TO DO:
The entries that follow should come back exactly, with no pictures among them.

DATA FOR ANALYSIS:
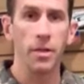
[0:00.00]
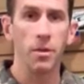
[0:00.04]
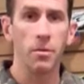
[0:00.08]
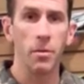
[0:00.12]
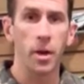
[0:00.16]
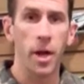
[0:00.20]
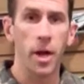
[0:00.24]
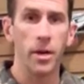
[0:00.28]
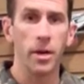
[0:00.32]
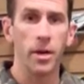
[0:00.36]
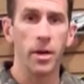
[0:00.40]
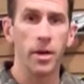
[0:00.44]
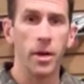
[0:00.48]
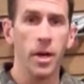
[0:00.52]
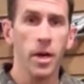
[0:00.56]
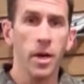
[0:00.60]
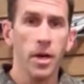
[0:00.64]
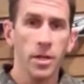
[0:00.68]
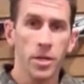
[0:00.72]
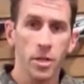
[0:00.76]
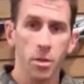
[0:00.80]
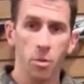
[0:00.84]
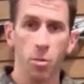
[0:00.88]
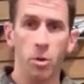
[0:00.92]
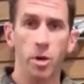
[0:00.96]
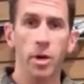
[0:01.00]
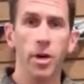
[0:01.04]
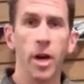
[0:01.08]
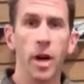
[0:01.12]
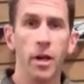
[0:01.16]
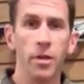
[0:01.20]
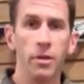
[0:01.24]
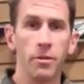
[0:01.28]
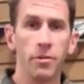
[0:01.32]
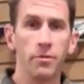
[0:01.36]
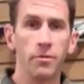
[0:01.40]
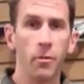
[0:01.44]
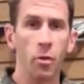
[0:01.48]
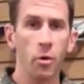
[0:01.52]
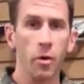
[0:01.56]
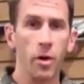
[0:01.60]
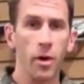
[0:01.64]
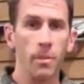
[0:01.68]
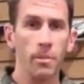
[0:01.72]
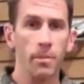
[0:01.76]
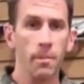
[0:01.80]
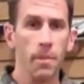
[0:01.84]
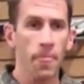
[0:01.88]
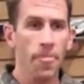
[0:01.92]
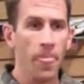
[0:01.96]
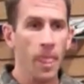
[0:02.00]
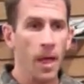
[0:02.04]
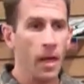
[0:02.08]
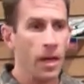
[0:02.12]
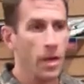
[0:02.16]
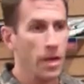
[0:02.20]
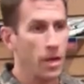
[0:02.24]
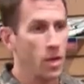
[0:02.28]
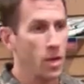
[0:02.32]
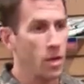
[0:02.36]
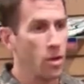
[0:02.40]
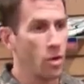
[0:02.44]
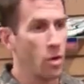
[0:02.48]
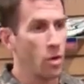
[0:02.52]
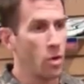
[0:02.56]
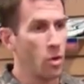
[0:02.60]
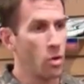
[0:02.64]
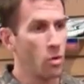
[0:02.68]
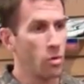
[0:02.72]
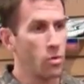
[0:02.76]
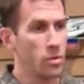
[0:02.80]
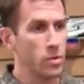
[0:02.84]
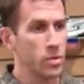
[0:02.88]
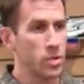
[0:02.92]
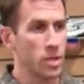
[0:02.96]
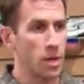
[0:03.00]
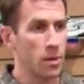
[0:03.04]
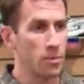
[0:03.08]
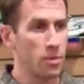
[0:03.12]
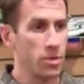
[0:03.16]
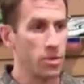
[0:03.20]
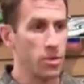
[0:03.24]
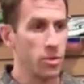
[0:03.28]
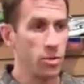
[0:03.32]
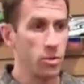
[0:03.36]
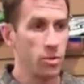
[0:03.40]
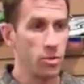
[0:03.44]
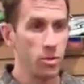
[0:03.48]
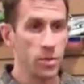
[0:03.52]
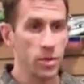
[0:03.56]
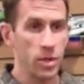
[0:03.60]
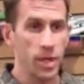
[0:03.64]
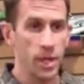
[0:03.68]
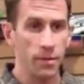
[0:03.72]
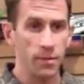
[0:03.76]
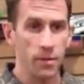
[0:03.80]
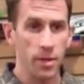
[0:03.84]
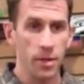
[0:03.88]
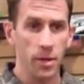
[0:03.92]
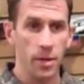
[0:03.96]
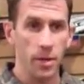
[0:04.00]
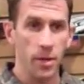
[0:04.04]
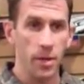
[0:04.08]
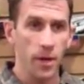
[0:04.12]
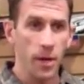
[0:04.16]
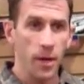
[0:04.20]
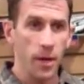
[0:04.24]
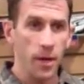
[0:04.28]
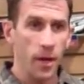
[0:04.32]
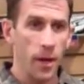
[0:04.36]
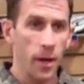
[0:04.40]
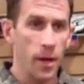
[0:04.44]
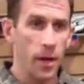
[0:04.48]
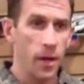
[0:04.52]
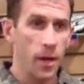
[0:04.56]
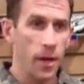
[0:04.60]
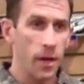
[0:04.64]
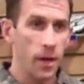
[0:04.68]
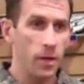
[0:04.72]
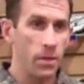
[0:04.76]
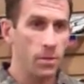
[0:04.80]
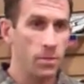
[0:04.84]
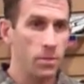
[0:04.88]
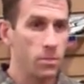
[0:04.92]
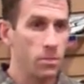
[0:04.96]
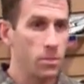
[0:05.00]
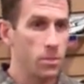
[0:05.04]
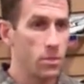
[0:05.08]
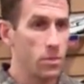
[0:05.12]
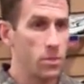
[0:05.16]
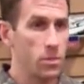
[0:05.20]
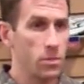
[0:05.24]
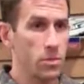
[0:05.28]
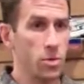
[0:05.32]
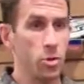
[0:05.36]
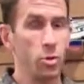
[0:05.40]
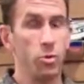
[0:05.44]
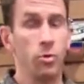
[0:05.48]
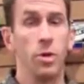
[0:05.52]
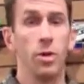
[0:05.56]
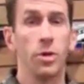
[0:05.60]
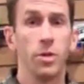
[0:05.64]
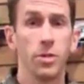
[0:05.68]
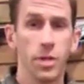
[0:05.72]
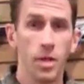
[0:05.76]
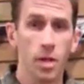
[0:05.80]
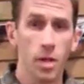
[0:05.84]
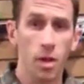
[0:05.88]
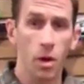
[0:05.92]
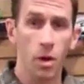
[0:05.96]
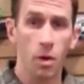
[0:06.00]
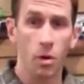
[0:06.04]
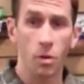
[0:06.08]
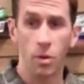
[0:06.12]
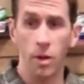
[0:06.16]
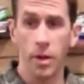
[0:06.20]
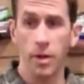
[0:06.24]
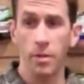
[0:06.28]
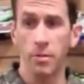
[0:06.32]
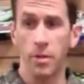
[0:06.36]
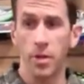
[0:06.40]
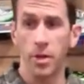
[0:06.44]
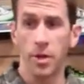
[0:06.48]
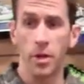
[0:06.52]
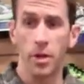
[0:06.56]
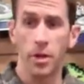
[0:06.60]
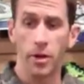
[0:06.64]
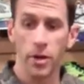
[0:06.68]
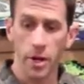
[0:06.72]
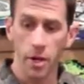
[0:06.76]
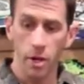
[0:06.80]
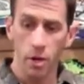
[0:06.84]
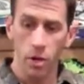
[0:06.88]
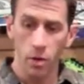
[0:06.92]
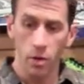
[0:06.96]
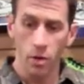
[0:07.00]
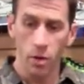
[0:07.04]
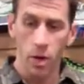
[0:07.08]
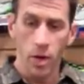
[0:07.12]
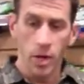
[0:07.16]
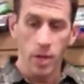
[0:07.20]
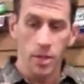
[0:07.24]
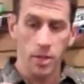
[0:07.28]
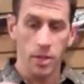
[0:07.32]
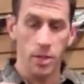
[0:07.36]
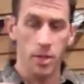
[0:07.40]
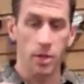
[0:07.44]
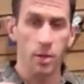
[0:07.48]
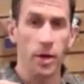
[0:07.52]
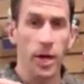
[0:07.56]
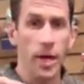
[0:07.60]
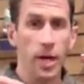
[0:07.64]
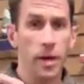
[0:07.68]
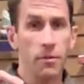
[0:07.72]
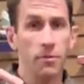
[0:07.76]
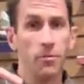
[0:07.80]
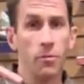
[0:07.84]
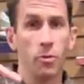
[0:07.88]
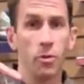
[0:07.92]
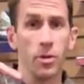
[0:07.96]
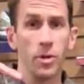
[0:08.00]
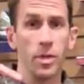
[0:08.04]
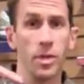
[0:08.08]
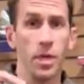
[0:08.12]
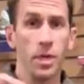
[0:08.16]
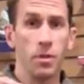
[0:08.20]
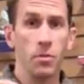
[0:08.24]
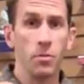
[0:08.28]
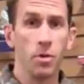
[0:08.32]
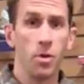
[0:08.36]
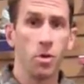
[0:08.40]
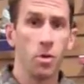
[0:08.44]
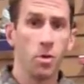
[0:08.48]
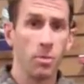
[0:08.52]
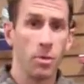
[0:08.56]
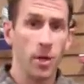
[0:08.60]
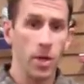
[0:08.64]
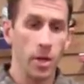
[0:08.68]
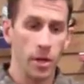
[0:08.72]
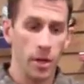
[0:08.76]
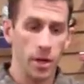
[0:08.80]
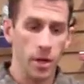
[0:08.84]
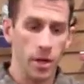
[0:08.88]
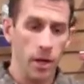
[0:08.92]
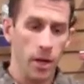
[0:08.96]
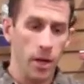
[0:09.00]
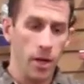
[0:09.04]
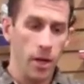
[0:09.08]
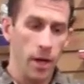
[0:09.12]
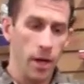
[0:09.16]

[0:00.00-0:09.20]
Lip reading: the runner to work on their form. You know, some of the shoes even 2 years ago or even a year ago still had a 14 millimeter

TASK RESPONSE:
[0:00.00]
[0:00.04]
[0:00.08]
[0:00.12]
[0:00.16]
[0:00.20]
[0:00.24]
[0:00.28]
[0:00.32]
[0:00.36]
[0:00.40]
[0:00.44]
[0:00.48]
[0:00.52]
[0:00.56]
[0:00.60]
[0:00.64]
[0:00.68]
[0:00.72]
[0:00.76]
[0:00.80]
[0:00.84]
[0:00.88]
[0:00.92]
[0:00.96]
[0:01.00]
[0:01.04]
[0:01.08]
[0:01.12]
[0:01.16]
[0:01.20]
[0:01.24]
[0:01.28]
[0:01.32]
[0:01.36]
[0:01.40]
[0:01.44]
[0:01.48]
[0:01.52]
[0:01.56]
[0:01.60]
[0:01.64]
[0:01.68]
[0:01.72]
[0:01.76]
[0:01.80]
[0:01.84]
[0:01.88]
[0:01.92]
[0:01.96]
[0:02.00]
[0:02.04]
[0:02.08]
[0:02.12]
[0:02.16]
[0:02.20]
[0:02.24]
[0:02.28]
[0:02.32]
[0:02.36]
[0:02.40]
[0:02.44]
[0:02.48]
[0:02.52]
[0:02.56]
[0:02.60]
[0:02.64]
[0:02.68]
[0:02.72]
[0:02.76]
[0:02.80]
[0:02.84]
[0:02.88]
[0:02.92]
[0:02.96]
[0:03.00]
[0:03.04]
[0:03.08]
[0:03.12]
[0:03.16]
[0:03.20]
[0:03.24]
[0:03.28]
[0:03.32]
[0:03.36]
[0:03.40]
[0:03.44]
[0:03.48]
[0:03.52]
[0:03.56]
[0:03.60]
[0:03.64]
[0:03.68]
[0:03.72]
[0:03.76]
[0:03.80]
[0:03.84]
[0:03.88]
[0:03.92]
[0:03.96]
[0:04.00]
[0:04.04]
[0:04.08]
[0:04.12]
[0:04.16]
[0:04.20]
[0:04.24]
[0:04.28]
[0:04.32]
[0:04.36]
[0:04.40]
[0:04.44]
[0:04.48]
[0:04.52]
[0:04.56]
[0:04.60]
[0:04.64]
[0:04.68]
[0:04.72]
[0:04.76]
[0:04.80]
[0:04.84]
[0:04.88]
[0:04.92]
[0:04.96]
[0:05.00]
[0:05.04]
[0:05.08]
[0:05.12]
[0:05.16]
[0:05.20]
[0:05.24]
[0:05.28]
[0:05.32]
[0:05.36]
[0:05.40]
[0:05.44]
[0:05.48]
[0:05.52]
[0:05.56]
[0:05.60]
[0:05.64]
[0:05.68]
[0:05.72]
[0:05.76]
[0:05.80]
[0:05.84]
[0:05.88]
[0:05.92]
[0:05.96]
[0:06.00]
[0:06.04]
[0:06.08]
[0:06.12]
[0:06.16]
[0:06.20]
[0:06.24]
[0:06.28]
[0:06.32]
[0:06.36]
[0:06.40]
[0:06.44]
[0:06.48]
[0:06.52]
[0:06.56]
[0:06.60]
[0:06.64]
[0:06.68]
[0:06.72]
[0:06.76]
[0:06.80]
[0:06.84]
[0:06.88]
[0:06.92]
[0:06.96]
[0:07.00]
[0:07.04]
[0:07.08]
[0:07.12]
[0:07.16]
[0:07.20]
[0:07.24]
[0:07.28]
[0:07.32]
[0:07.36]
[0:07.40]
[0:07.44]
[0:07.48]
[0:07.52]
[0:07.56]
[0:07.60]
[0:07.64]
[0:07.68]
[0:07.72]
[0:07.76]
[0:07.80]
[0:07.84]
[0:07.88]
[0:07.92]
[0:07.96]
[0:08.00]
[0:08.04]
[0:08.08]
[0:08.12]
[0:08.16]
[0:08.20]
[0:08.24]
[0:08.28]
[0:08.32]
[0:08.36]
[0:08.40]
[0:08.44]
[0:08.48]
[0:08.52]
[0:08.56]
[0:08.60]
[0:08.64]
[0:08.68]
[0:08.72]
[0:08.76]
[0:08.80]
[0:08.84]
[0:08.88]
[0:08.92]
[0:08.96]
[0:09.00]
[0:09.04]
[0:09.08]
[0:09.12]
[0:09.16]

[0:00.00-0:09.20]
Lip reading: the runner to work on their form. You know, some of the shoes even 2 years ago or even a year ago still had a 14 millimeter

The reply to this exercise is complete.